Work item: Nothing but the images should be left out when the entries are restated word for word.
(Data Opens)
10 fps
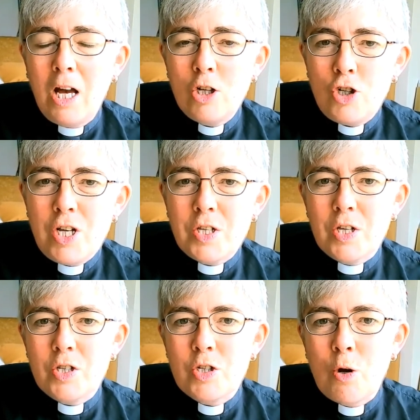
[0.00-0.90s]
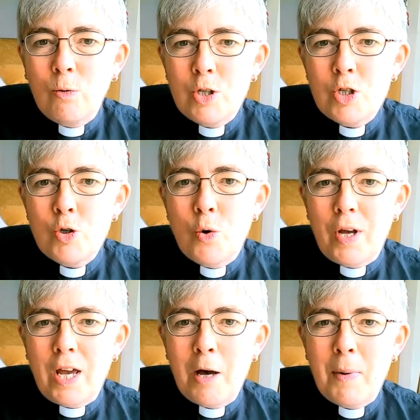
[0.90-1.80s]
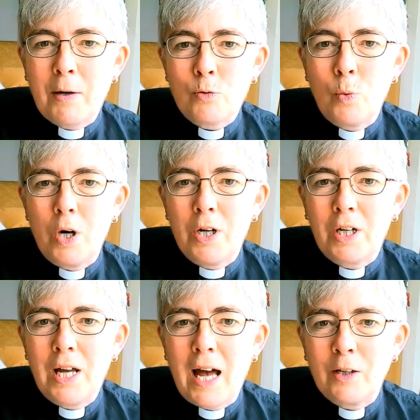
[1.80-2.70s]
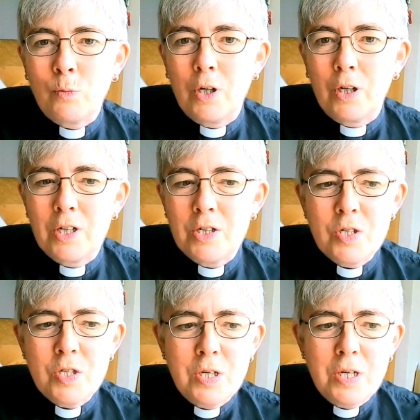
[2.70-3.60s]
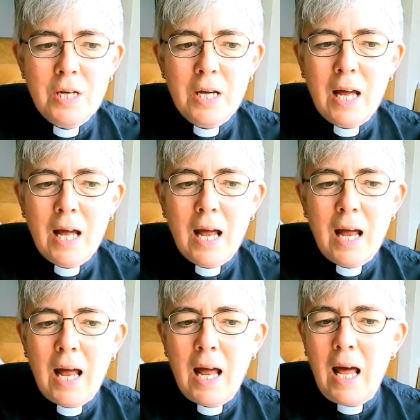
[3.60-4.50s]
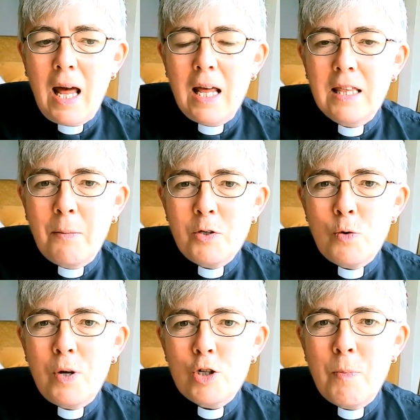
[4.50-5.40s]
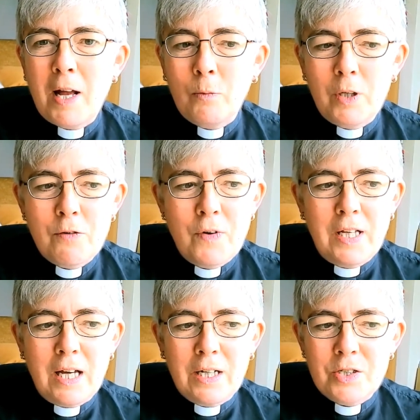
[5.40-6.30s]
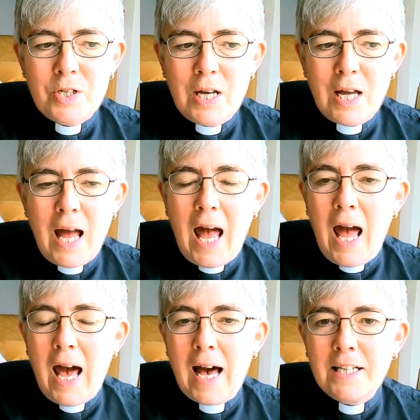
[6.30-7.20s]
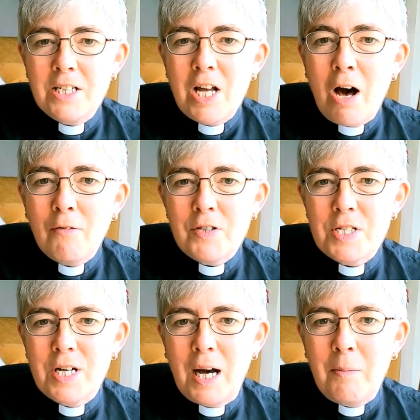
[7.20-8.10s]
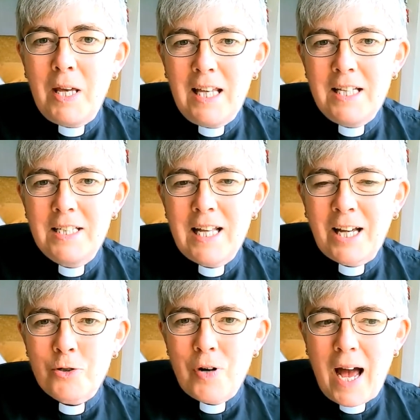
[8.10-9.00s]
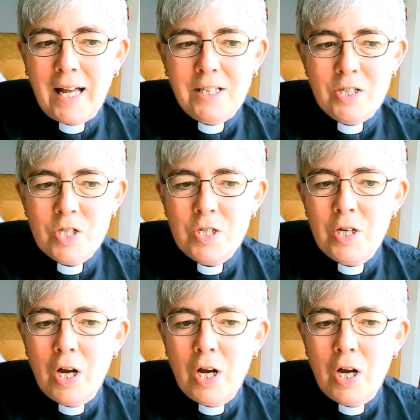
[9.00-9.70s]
Jesus told the story about work and workers. There was a rich man with a vineyard, and at harvest time he needed extra hands.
(Data Closes)
Solved exercise:
10 fps
[0.00-0.90s]
[0.90-1.80s]
[1.80-2.70s]
[2.70-3.60s]
[3.60-4.50s]
[4.50-5.40s]
[5.40-6.30s]
[6.30-7.20s]
[7.20-8.10s]
[8.10-9.00s]
[9.00-9.70s]
Jesus told the story about work and workers. There was a rich man with a vineyard, and at harvest time he needed extra hands.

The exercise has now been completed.